(Saved data entries)
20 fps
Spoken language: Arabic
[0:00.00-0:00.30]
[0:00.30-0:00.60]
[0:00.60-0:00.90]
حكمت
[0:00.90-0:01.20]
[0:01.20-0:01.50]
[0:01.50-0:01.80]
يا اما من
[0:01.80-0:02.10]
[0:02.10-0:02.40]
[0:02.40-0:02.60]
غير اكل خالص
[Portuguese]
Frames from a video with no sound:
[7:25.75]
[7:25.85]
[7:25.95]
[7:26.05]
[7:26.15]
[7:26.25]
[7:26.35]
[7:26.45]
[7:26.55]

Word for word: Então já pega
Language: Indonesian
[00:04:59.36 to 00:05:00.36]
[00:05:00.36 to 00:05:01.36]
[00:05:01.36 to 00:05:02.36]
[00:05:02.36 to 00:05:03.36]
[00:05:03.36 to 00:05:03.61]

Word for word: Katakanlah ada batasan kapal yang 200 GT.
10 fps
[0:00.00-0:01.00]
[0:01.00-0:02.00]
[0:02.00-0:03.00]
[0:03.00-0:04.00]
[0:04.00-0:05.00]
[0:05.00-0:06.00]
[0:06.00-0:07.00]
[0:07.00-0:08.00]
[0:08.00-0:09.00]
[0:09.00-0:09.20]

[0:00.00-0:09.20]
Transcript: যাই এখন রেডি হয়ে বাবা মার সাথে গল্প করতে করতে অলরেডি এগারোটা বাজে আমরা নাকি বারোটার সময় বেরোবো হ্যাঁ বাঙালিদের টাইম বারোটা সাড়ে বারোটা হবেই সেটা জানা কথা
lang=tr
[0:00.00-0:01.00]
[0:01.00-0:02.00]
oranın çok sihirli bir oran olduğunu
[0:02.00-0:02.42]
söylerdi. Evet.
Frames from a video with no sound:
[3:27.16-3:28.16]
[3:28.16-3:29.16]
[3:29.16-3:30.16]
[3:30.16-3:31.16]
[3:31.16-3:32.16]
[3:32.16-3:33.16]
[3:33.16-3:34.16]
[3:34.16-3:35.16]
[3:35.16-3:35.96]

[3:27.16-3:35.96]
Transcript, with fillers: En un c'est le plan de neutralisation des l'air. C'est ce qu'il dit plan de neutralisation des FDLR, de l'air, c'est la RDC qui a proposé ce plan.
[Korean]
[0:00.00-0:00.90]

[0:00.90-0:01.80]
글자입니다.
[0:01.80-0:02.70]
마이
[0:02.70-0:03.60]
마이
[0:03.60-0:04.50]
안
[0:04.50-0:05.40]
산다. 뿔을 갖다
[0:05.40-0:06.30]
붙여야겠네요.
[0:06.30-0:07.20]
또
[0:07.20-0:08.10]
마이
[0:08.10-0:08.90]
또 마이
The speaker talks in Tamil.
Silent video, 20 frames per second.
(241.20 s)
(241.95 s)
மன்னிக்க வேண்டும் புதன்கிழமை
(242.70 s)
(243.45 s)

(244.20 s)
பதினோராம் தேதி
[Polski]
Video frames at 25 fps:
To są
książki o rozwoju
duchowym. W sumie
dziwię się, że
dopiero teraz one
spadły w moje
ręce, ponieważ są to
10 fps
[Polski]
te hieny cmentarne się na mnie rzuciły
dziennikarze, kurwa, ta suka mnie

● TASK PROMPT:
Output every record exactly as written, with nothing dropped.

● TASK OUTPUT:
20 fps
Spoken language: Arabic
[0:00.00-0:00.30]
[0:00.30-0:00.60]
[0:00.60-0:00.90]
حكمت
[0:00.90-0:01.20]
[0:01.20-0:01.50]
[0:01.50-0:01.80]
يا اما من
[0:01.80-0:02.10]
[0:02.10-0:02.40]
[0:02.40-0:02.60]
غير اكل خالص
[Portuguese]
Frames from a video with no sound:
[7:25.75]
[7:25.85]
[7:25.95]
[7:26.05]
[7:26.15]
[7:26.25]
[7:26.35]
[7:26.45]
[7:26.55]

Word for word: Então já pega
Language: Indonesian
[00:04:59.36 to 00:05:00.36]
[00:05:00.36 to 00:05:01.36]
[00:05:01.36 to 00:05:02.36]
[00:05:02.36 to 00:05:03.36]
[00:05:03.36 to 00:05:03.61]

Word for word: Katakanlah ada batasan kapal yang 200 GT.
10 fps
[0:00.00-0:01.00]
[0:01.00-0:02.00]
[0:02.00-0:03.00]
[0:03.00-0:04.00]
[0:04.00-0:05.00]
[0:05.00-0:06.00]
[0:06.00-0:07.00]
[0:07.00-0:08.00]
[0:08.00-0:09.00]
[0:09.00-0:09.20]

[0:00.00-0:09.20]
Transcript: যাই এখন রেডি হয়ে বাবা মার সাথে গল্প করতে করতে অলরেডি এগারোটা বাজে আমরা নাকি বারোটার সময় বেরোবো হ্যাঁ বাঙালিদের টাইম বারোটা সাড়ে বারোটা হবেই সেটা জানা কথা
lang=tr
[0:00.00-0:01.00]
[0:01.00-0:02.00]
oranın çok sihirli bir oran olduğunu
[0:02.00-0:02.42]
söylerdi. Evet.
Frames from a video with no sound:
[3:27.16-3:28.16]
[3:28.16-3:29.16]
[3:29.16-3:30.16]
[3:30.16-3:31.16]
[3:31.16-3:32.16]
[3:32.16-3:33.16]
[3:33.16-3:34.16]
[3:34.16-3:35.16]
[3:35.16-3:35.96]

[3:27.16-3:35.96]
Transcript, with fillers: En un c'est le plan de neutralisation des l'air. C'est ce qu'il dit plan de neutralisation des FDLR, de l'air, c'est la RDC qui a proposé ce plan.
[Korean]
[0:00.00-0:00.90]

[0:00.90-0:01.80]
글자입니다.
[0:01.80-0:02.70]
마이
[0:02.70-0:03.60]
마이
[0:03.60-0:04.50]
안
[0:04.50-0:05.40]
산다. 뿔을 갖다
[0:05.40-0:06.30]
붙여야겠네요.
[0:06.30-0:07.20]
또
[0:07.20-0:08.10]
마이
[0:08.10-0:08.90]
또 마이
The speaker talks in Tamil.
Silent video, 20 frames per second.
(241.20 s)
(241.95 s)
மன்னிக்க வேண்டும் புதன்கிழமை
(242.70 s)
(243.45 s)

(244.20 s)
பதினோராம் தேதி
[Polski]
Video frames at 25 fps:
To są
książki o rozwoju
duchowym. W sumie
dziwię się, że
dopiero teraz one
spadły w moje
ręce, ponieważ są to
10 fps
[Polski]
te hieny cmentarne się na mnie rzuciły
dziennikarze, kurwa, ta suka mnie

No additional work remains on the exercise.